Labels: Global trends
Off the beaten track
Following on from Leigh's line of thought, I'm currently doing a bit of globetrotting so that I can attend some Aconex member forums. These are held annually - this year in 13 cities - and are a chance to get together with clients and users, discuss future product plans and hear what they are (and aren't!) happy about. They are also an great way to pick up on stories and experiences from projects around the world: the challenges people are facing, the types of projects they're involved in, and so on. Despite spending most of my trip at airports this annual road show is one of the highlights of the year for me.

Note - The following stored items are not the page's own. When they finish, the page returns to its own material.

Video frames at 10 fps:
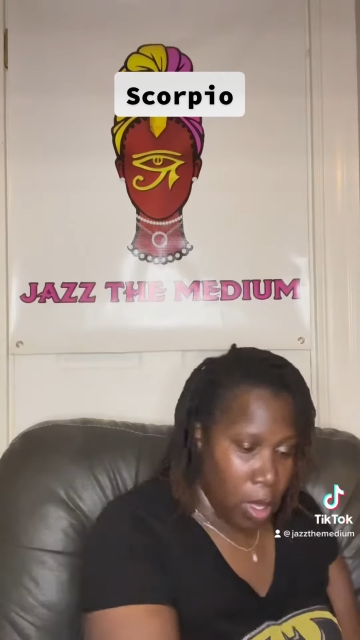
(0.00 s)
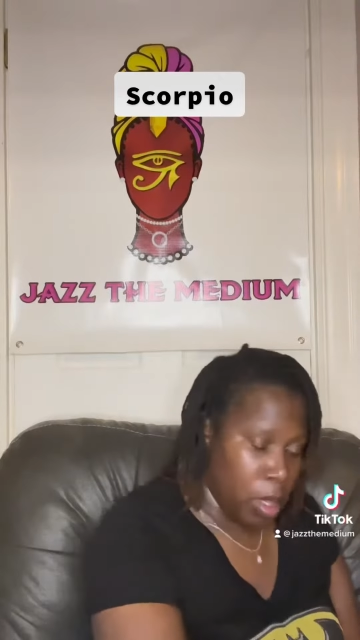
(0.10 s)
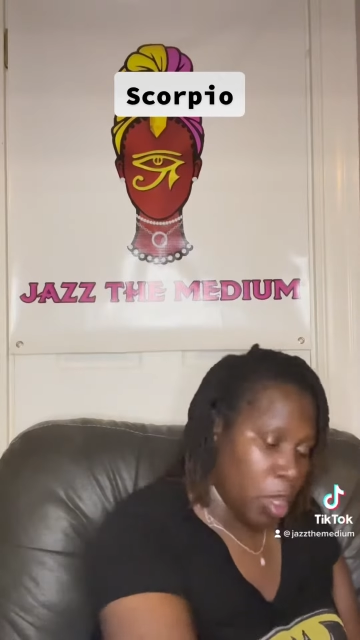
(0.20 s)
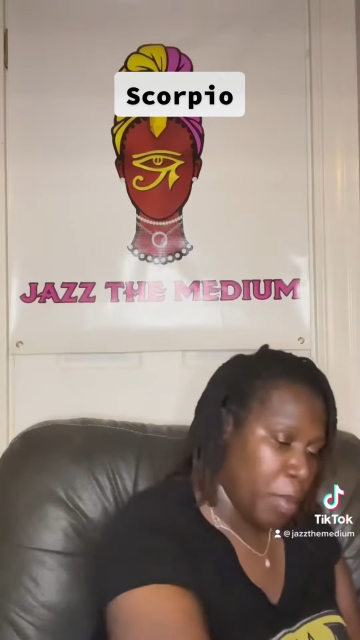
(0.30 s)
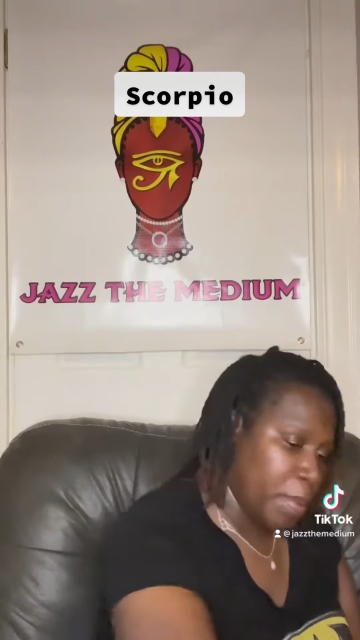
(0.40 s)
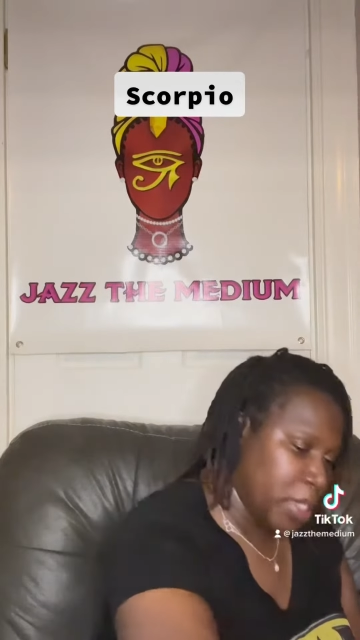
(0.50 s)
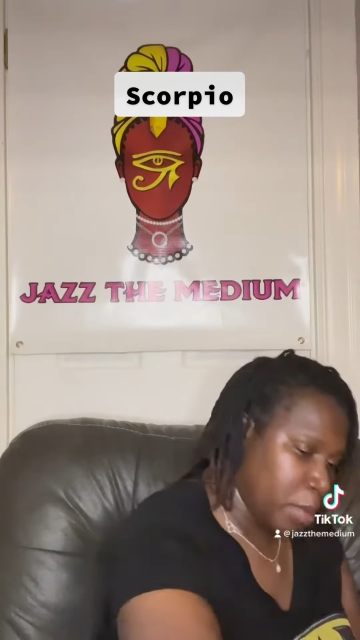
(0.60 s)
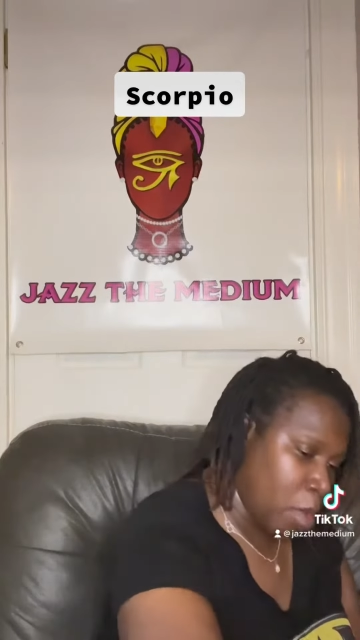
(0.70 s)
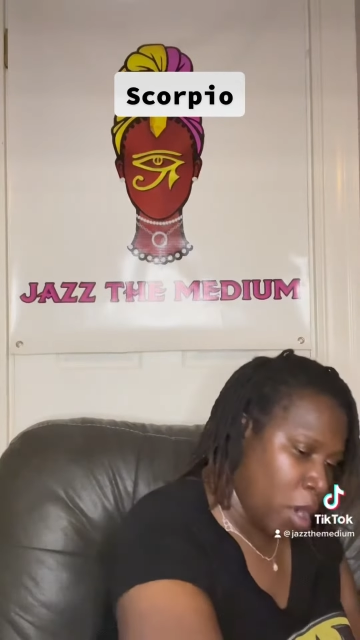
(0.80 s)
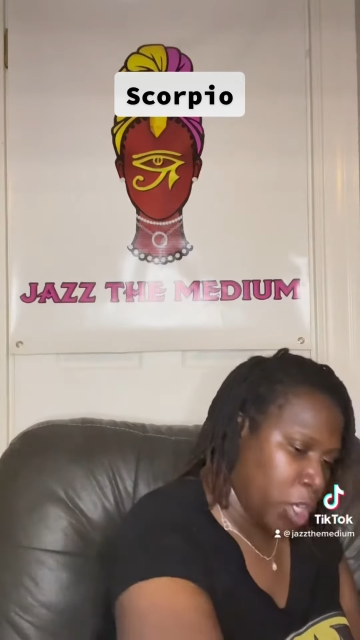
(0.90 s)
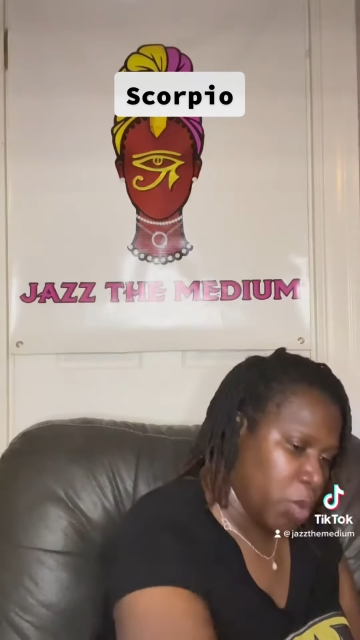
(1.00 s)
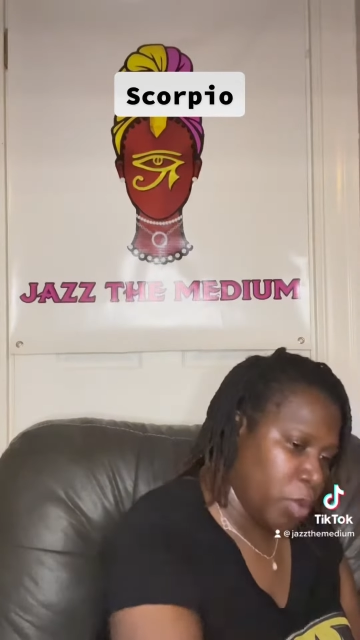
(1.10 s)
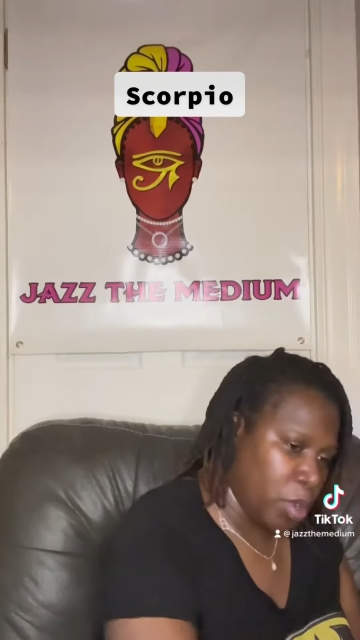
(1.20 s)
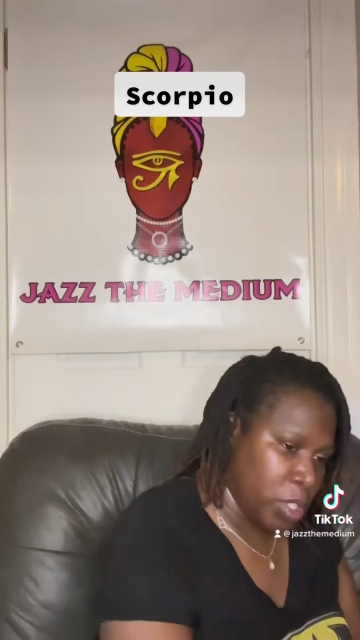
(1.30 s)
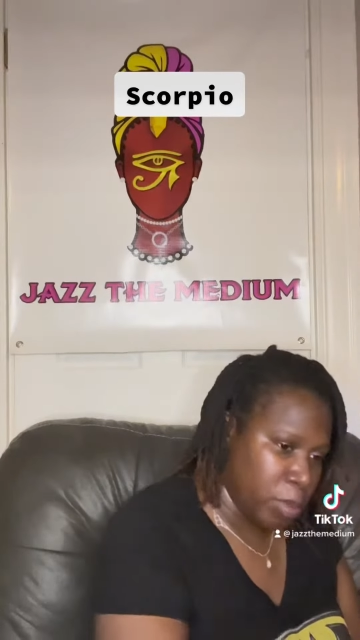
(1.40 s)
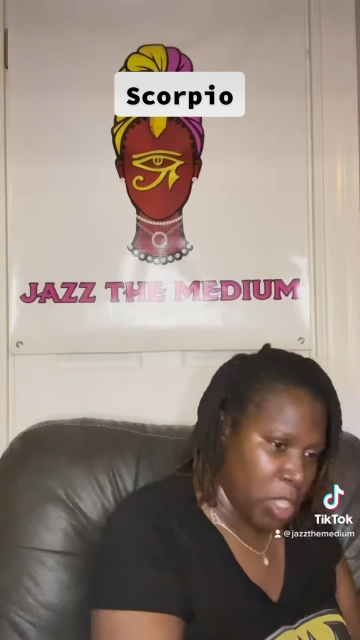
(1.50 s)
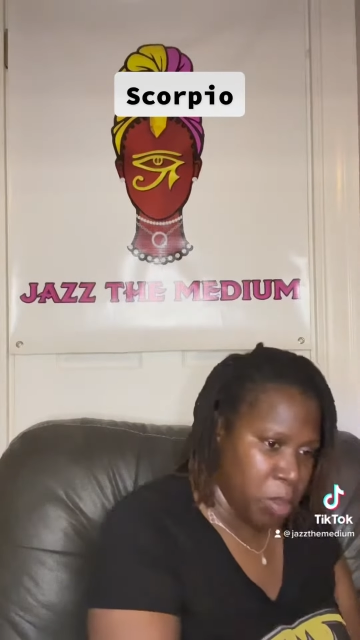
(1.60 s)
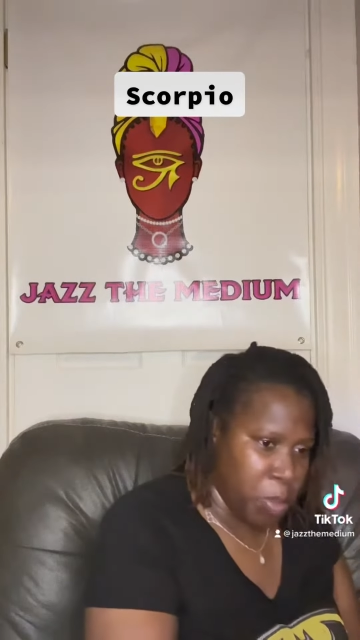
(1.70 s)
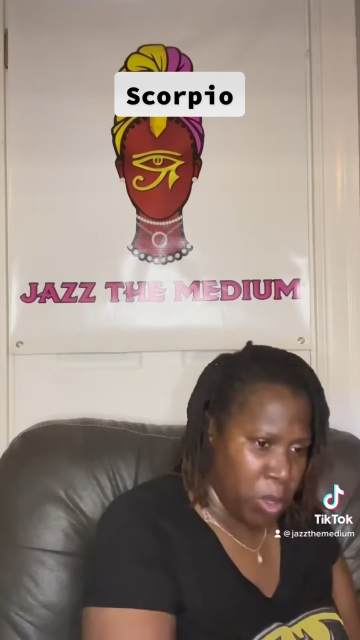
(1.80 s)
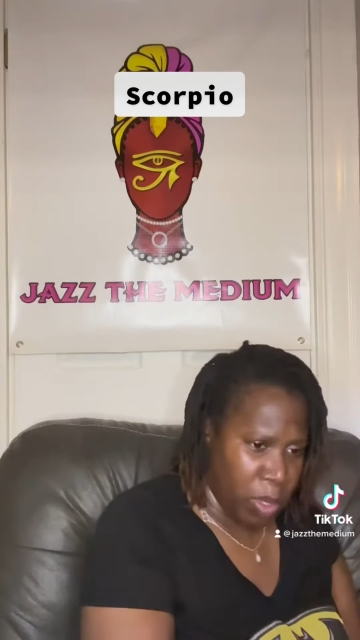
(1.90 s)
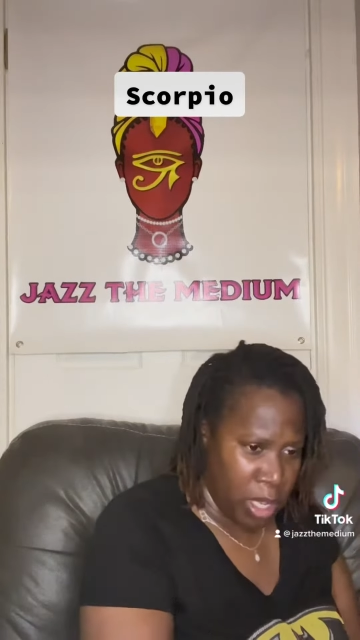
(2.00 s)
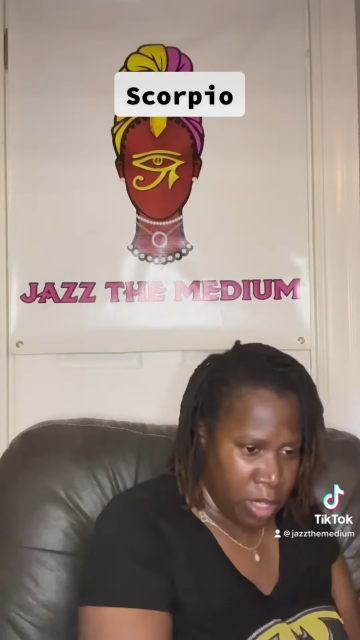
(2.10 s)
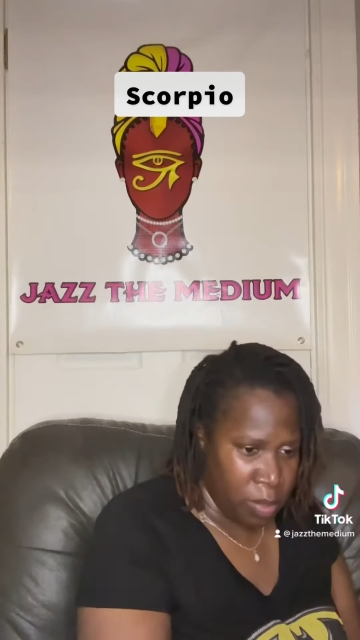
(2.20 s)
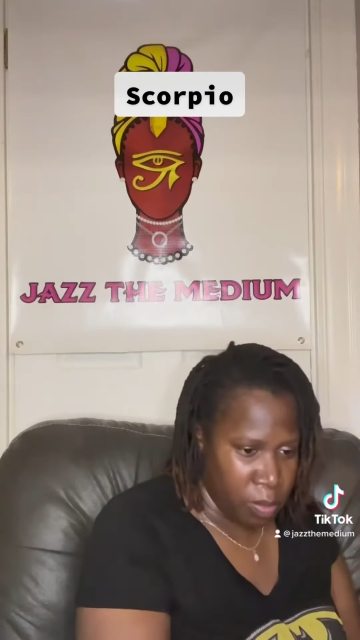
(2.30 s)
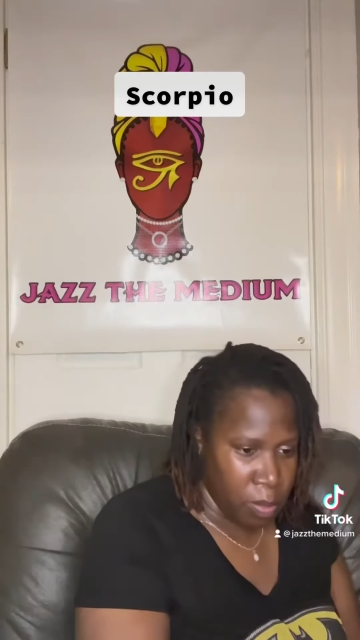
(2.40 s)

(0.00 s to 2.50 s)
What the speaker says: There may be some arguing or some disputing.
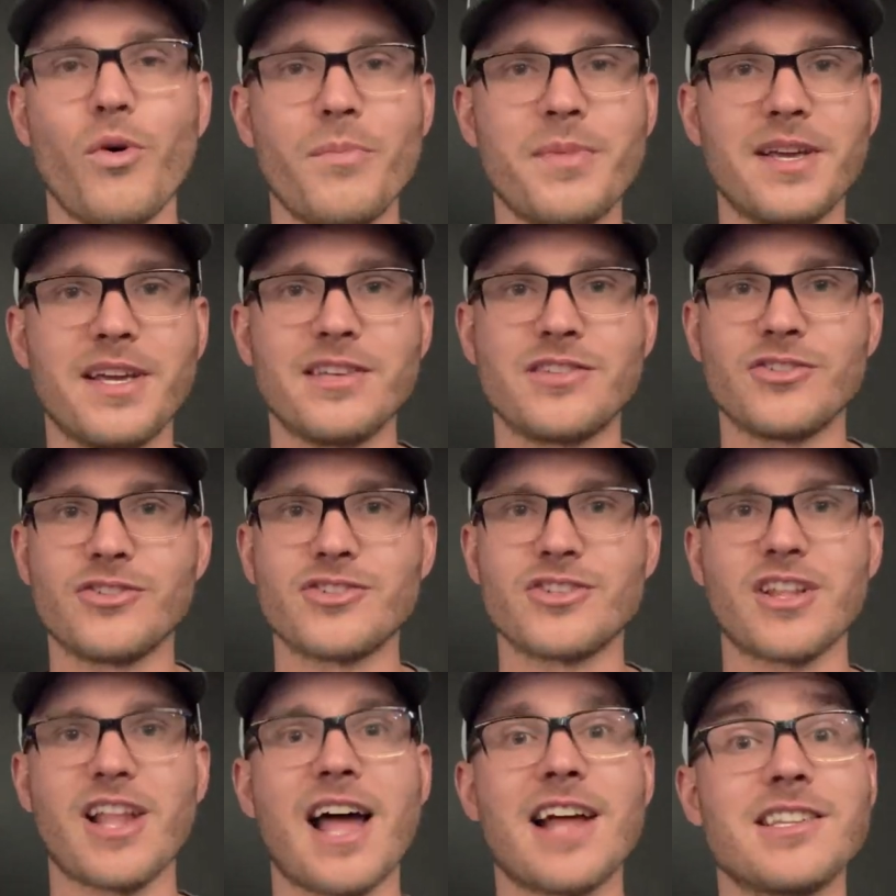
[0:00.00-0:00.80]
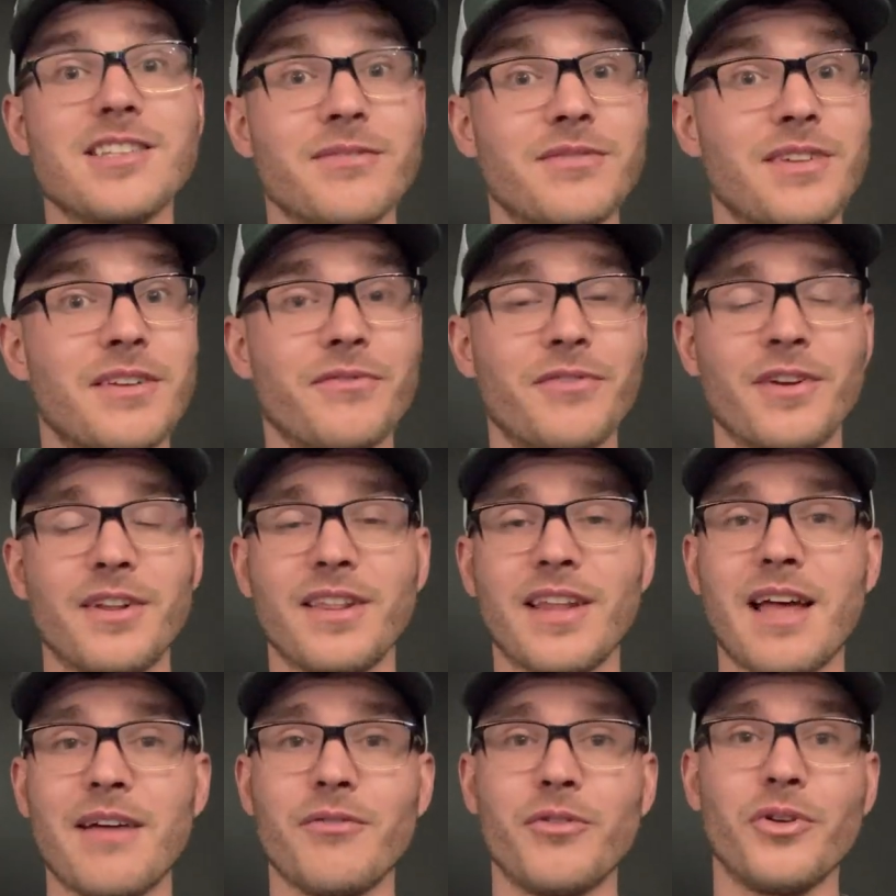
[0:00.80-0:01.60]
because there's lots of different
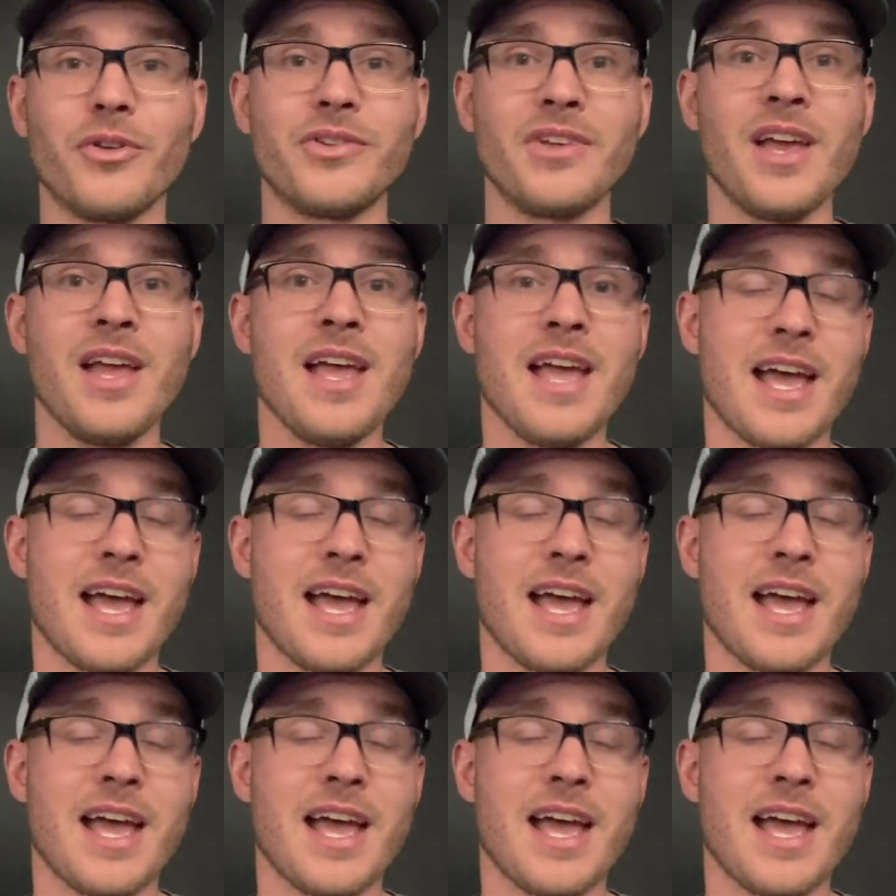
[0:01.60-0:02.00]
levels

What struck me most this year was hearing about the scale of some of the commercial and infrastructure developments, and where they are being undertaken. We hear so much about the mega projects of the UAE and China, but some of the developments underway in North Africa and India, in particular, rival anything else in terms of scale and complexity.It got me thinking about whether this would have been possible even ten years ago. Just how did people manage to control information on the really big projects when most communication was done using paper documents?
Labels: Global trends
Dubai - the poster child of mass construction
I've just got back from spending a week in our Dubai office and the speed and scale of development there never ceases to amaze me. I remember when we first decided to set up an office there in 2003; it was an absolute no-brainer. At the time, we had one international office in London and so I was stopping over in Dubai on the way there. I stepped off the plane and within ten seconds was on the phone to Rob saying, "We have to set up here!" The amount of construction in the airport alone would be worth the investment, and that was before seeing the rest of the city.
Dubai has obviously now become the global poster-child of the extremes of construction - both in the size and scale of the developments and the audacity of some of the concepts and designs. Developments such as Dubailand, The Lagoons, Burj Dubai, The Palms, Sports City and The World are all multi-billion dollar projects on a scale never seen before. Building a world-class city virtually from scratch has required expertise that has need to be sourced from around the world - architects from UK, project managers from the US, consultants from Hong Kong and Australia - there's an eclectic mix of cultures and expertise coming together to help build a city.It's this globalization of the construction industry that has driven the need for tools that help people work together across borders, and this is one of the most exciting aspects of our industry at the moment.